Tesla lived his entire adult life in New York City in a series of luxury hotels until the bills finally became due, but he would then just move on to another hotel without ever settling his old accounts. His fame allowed him to get away with this flagrant theft for years until his reputation for stiffing his creditors finally caught up with him and in old age, was found to be a destitute loner, barely scraping out a living, but Westinghouse Corporation, seeing the obvious bad PR surrounding Tesla’s pathetic existence, chose to pay all his bills to prevent him from being ridiculed in the tabloids as a has-been lunatic who nearly starved himself to death, a stark-raving fool living on the gilded streets of New York in the ‘20s. Tesla, a noted germophobe with an obsessive compulsive disorder, did things in threes like the fictional genius Sheldon Cooper on the Big Bang Theory TV series, and during Tesla’s whole life he would only stay in a hotel room that was divisible by the number three. He suffered more than one nervous breakdown and almost certainly had dementia before he died, but when Tesla still had his wits about him, way back before the turn of the Century, he had befriended Mark Twain, the man who coined the term the ‘Gilded Age,’ because apparently Tesla read Twain’s book The Adventures of Huckleberry Finn the first time he went off his rocker and supposedly reading the book saved his life. Or so the story goes, Twain bought his bs story apparently because the legendary writer wanted to invest in the burgeoning electricity business, and Twain was interested in making some money on Tesla’s invention after Tesla (correctly) warned him off DC power, however Twain lost big money anyway. It’s interesting to note that the American writing legend of our generation (and Tesla car owner) Stephen King recently Tweeted that Elon Musk reminded him of Twain’s Tom Sawyer story:

A tainted legacy tails both Ford and Tesla long after their lives were over and a good reputation, which runs forever, will always elude them. When Tesla still had a stellar reputation as a brilliant inventor and newly-minted American hero, he was asked to provide an attraction for the Westinghouse exhibit at the Chicago World’s Fair in 1893. After it was decided that Tesla’s alternating current that was used by Westinghouse would power the fair, as opposed to Edison’s more costly and bulky direct current offering of the General Electric Company, Tesla, playing off the fact that it was subtitled the ‘Columbian Exposition’ at the Fair in recognition of Christopher Columbus’ 400-year anniversary of the ‘discovery’ of America (talk about tainted reputations), Tesla then came upon an idea that was hatched by the famous story attributed to Columbus (which turned out to be a myth) about his ‘Columbus’ Egg’ story, in which Columbus challenged guests at a dinner party who were questioning his obvious genius to place an egg upright on a table as Columbus would then successfully demonstrate.
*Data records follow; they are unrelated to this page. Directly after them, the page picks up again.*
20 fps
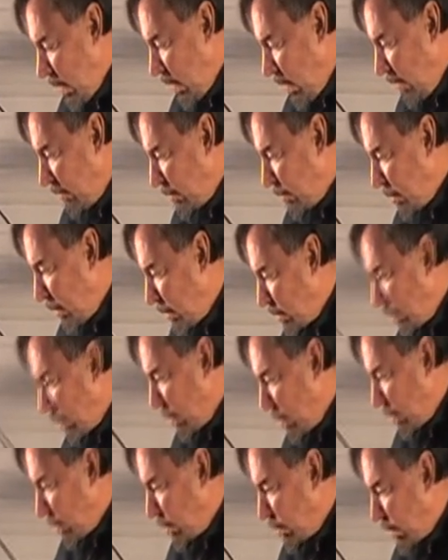help from my
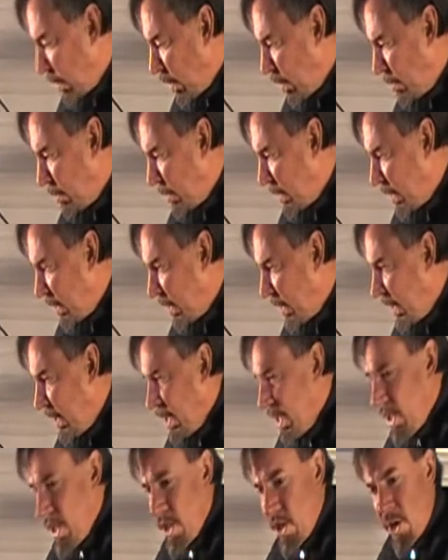son Marcel, but
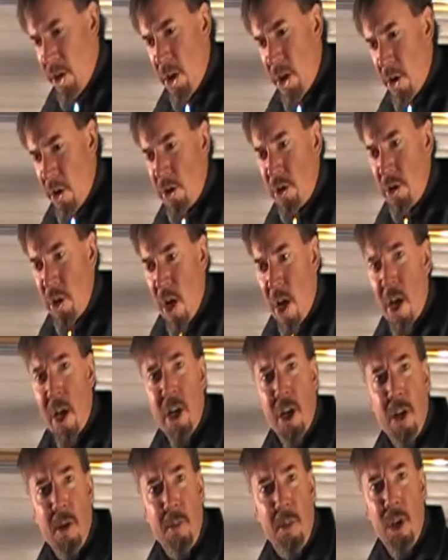it's not
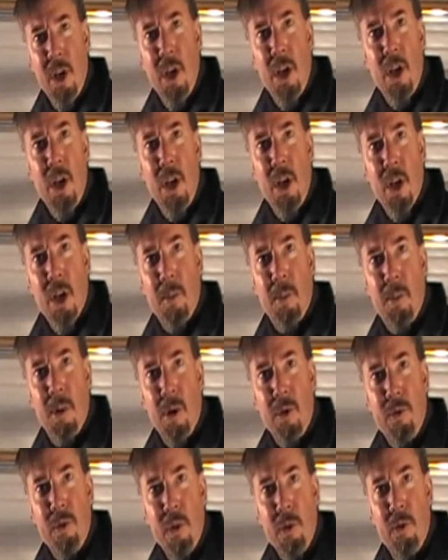going to be a
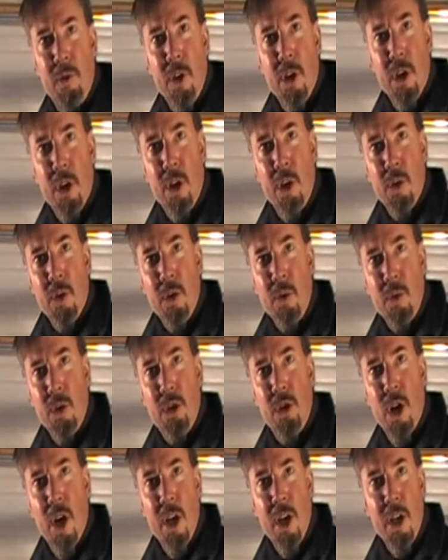perfect vehicle, and we're
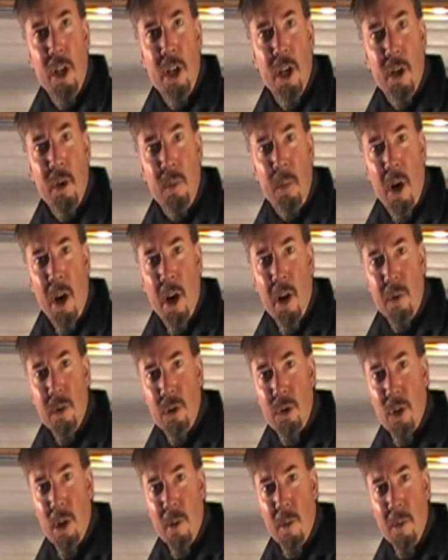trying to get by with
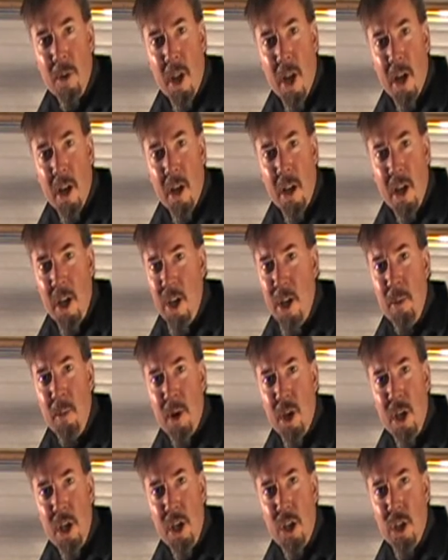something that
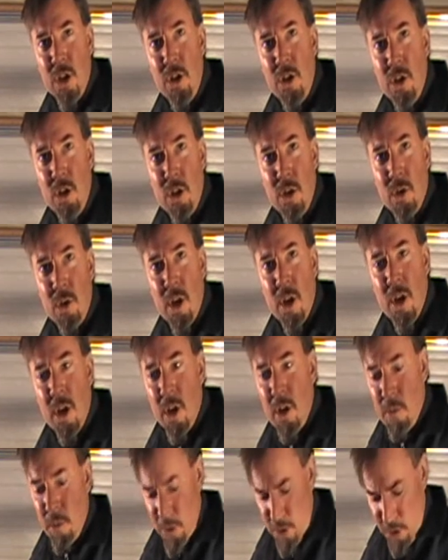anybody could do
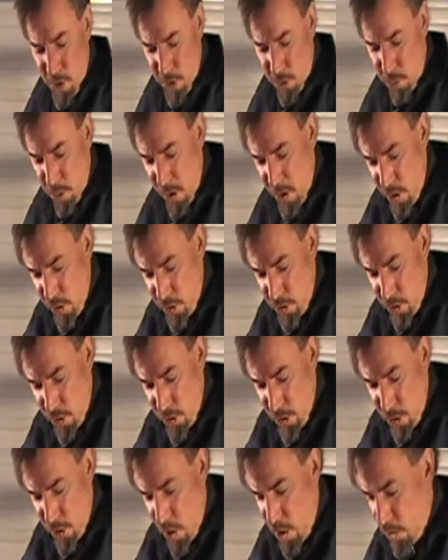with just peanuts on
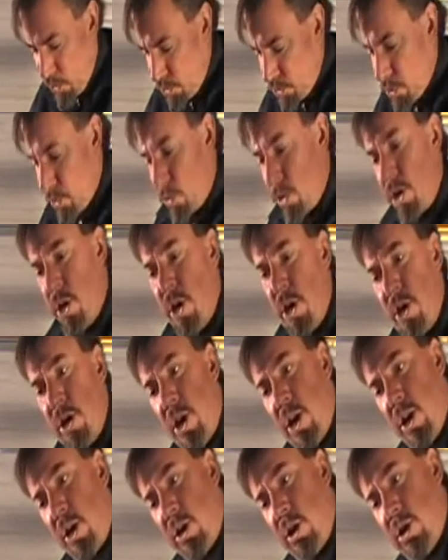the dollar. So we're going to
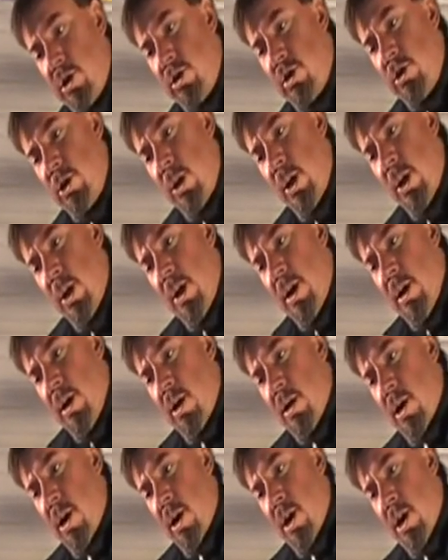take this
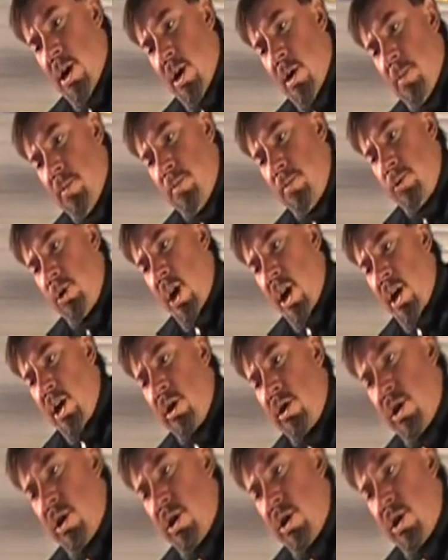die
When all the naysayers couldn’t pull it off, Columbus simply broke the egg a little on the bottom, flattening it enough to make the egg stand up. This story inspired Tesla to use an AC electric current to spin a metal egg so fast that it spun upright, thus demonstrating the power of his invention coupled with the apocryphal story of the famous, fake egg. The Tesla Egg of Columbus was unveiled as a popular fair attraction exactly 130 years ago this May and my question is, how shall we celebrate this auspicious occasion?